▸ Exercise directions
Starting at the line where "[00:00:00.00 to 00:00:01.00]" occurs, reproduce each line through the end of the entries below exactly. Omit every picture.

▸ Material provided

-=-=-=-=-

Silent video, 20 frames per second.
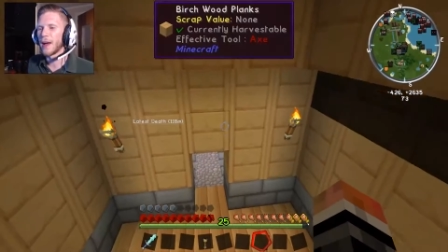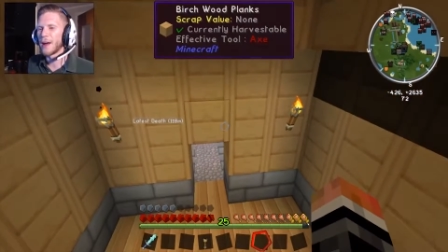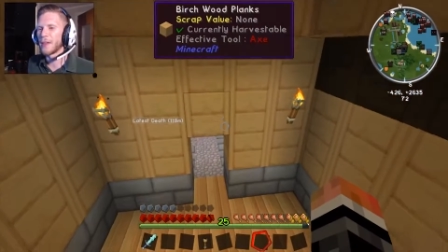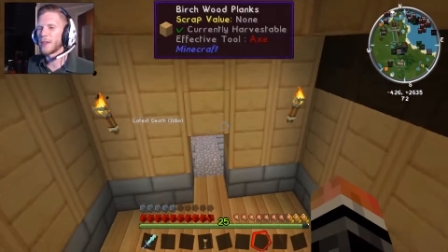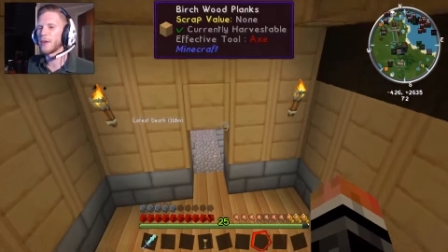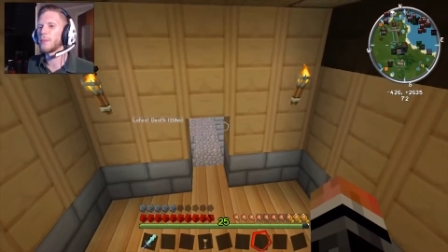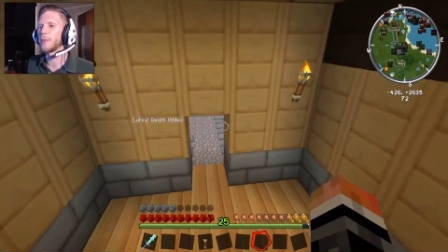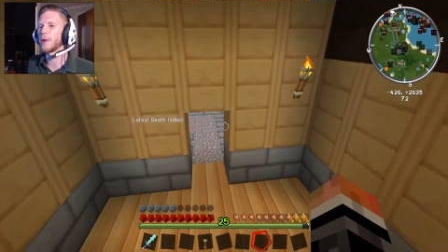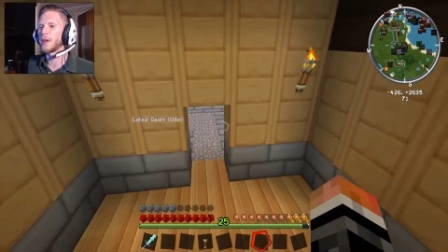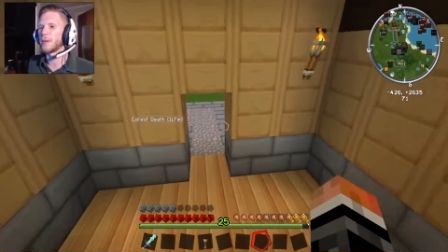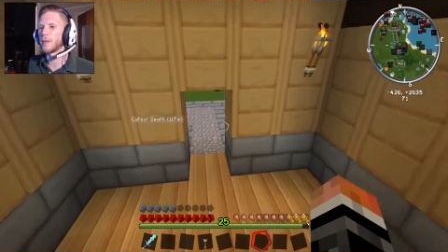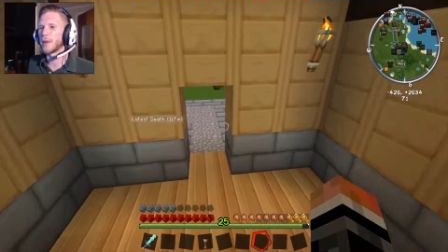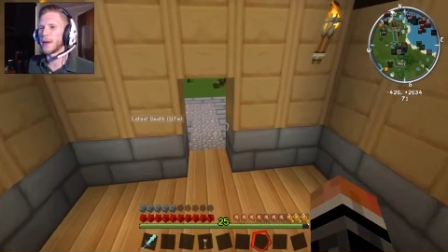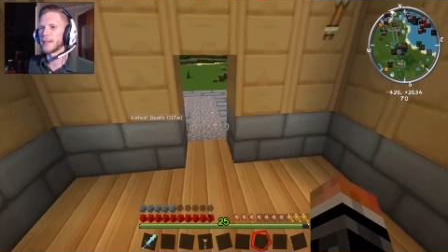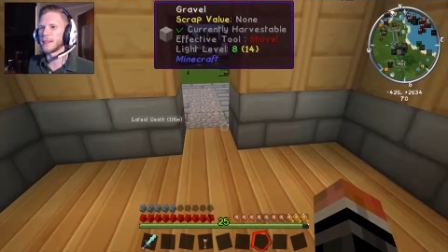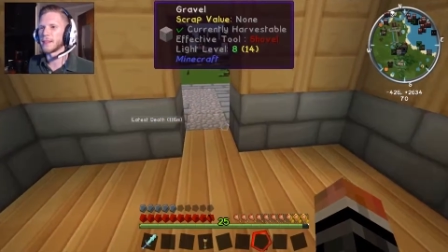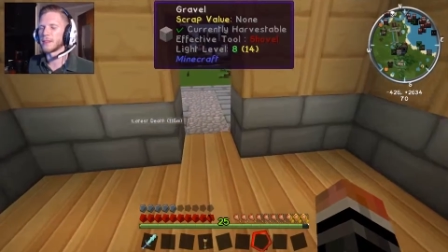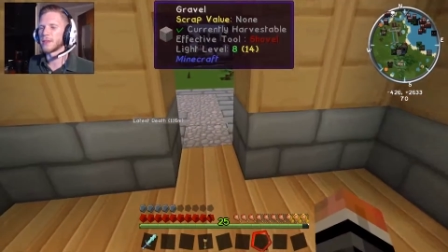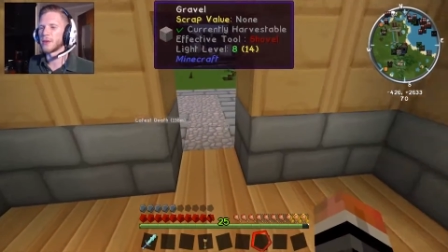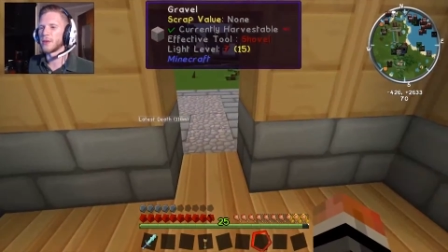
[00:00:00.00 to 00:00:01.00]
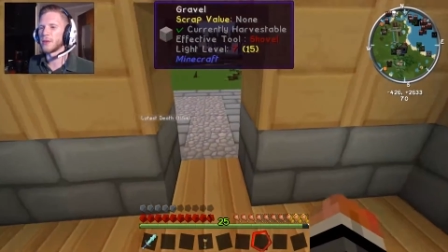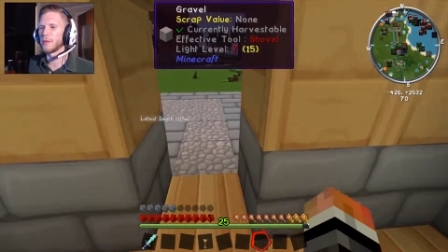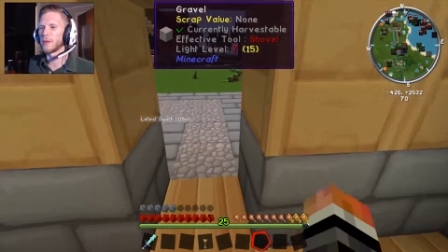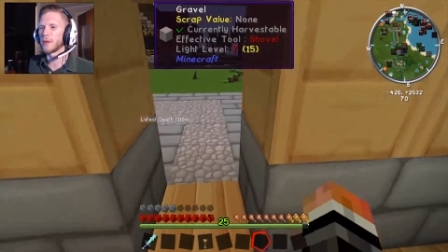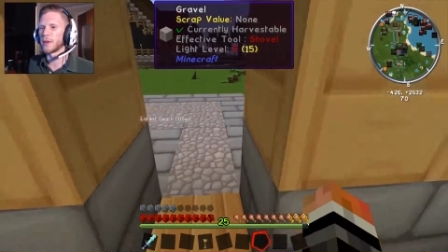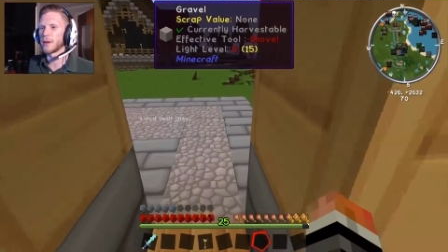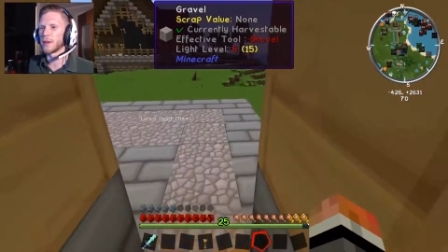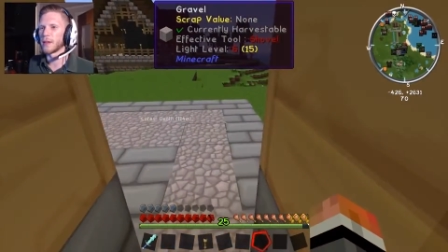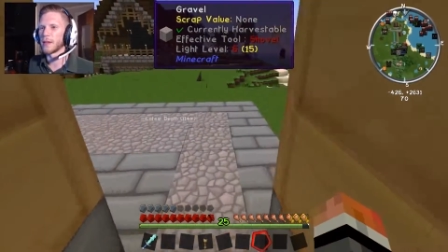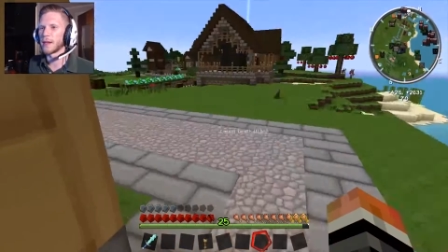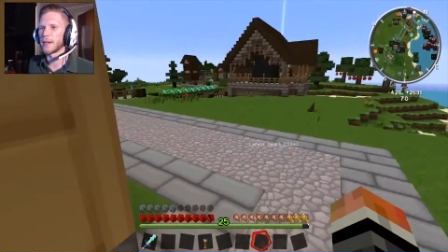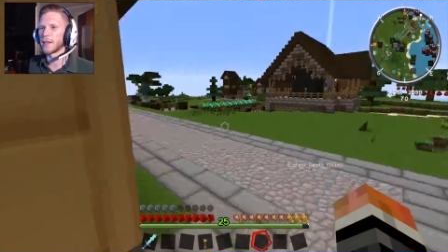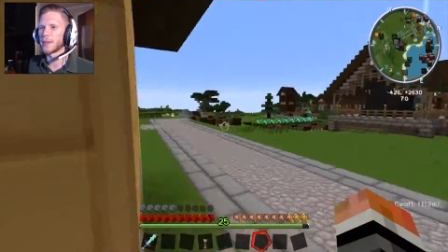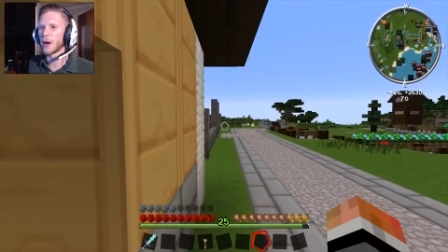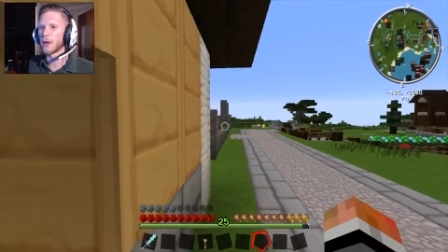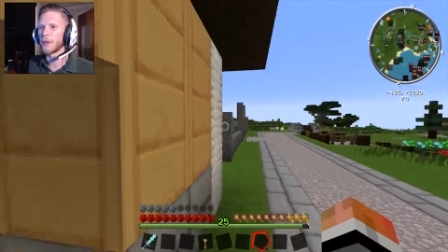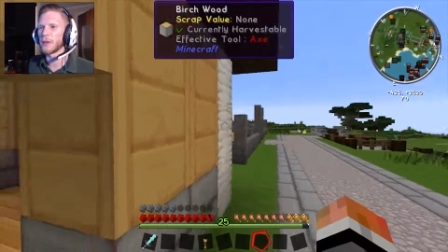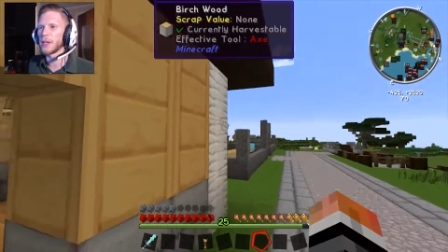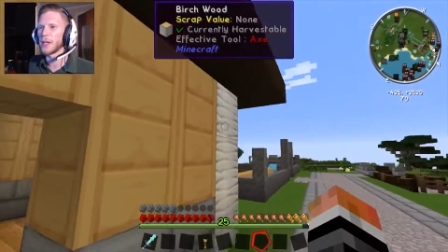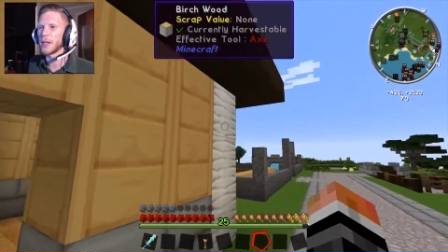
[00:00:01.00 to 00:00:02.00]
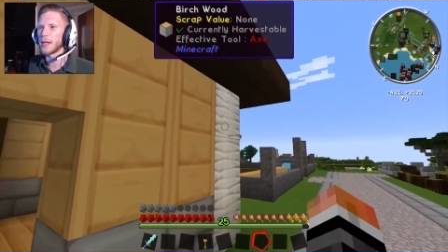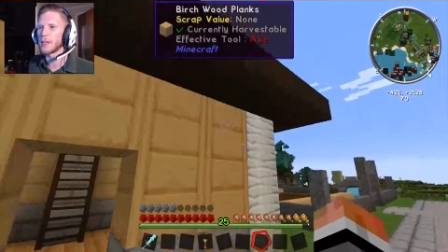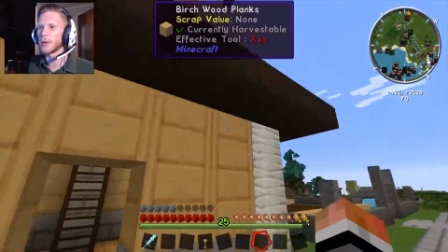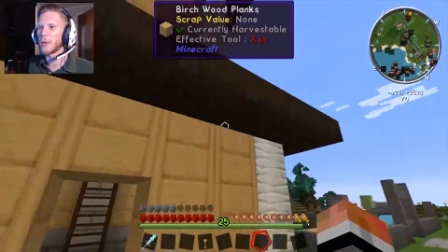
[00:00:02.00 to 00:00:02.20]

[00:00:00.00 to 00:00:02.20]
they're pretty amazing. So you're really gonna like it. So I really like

-=-=-=-=-

▸ Task result
[00:00:00.00 to 00:00:01.00]
[00:00:01.00 to 00:00:02.00]
[00:00:02.00 to 00:00:02.20]

[00:00:00.00 to 00:00:02.20]
they're pretty amazing. So you're really gonna like it. So I really like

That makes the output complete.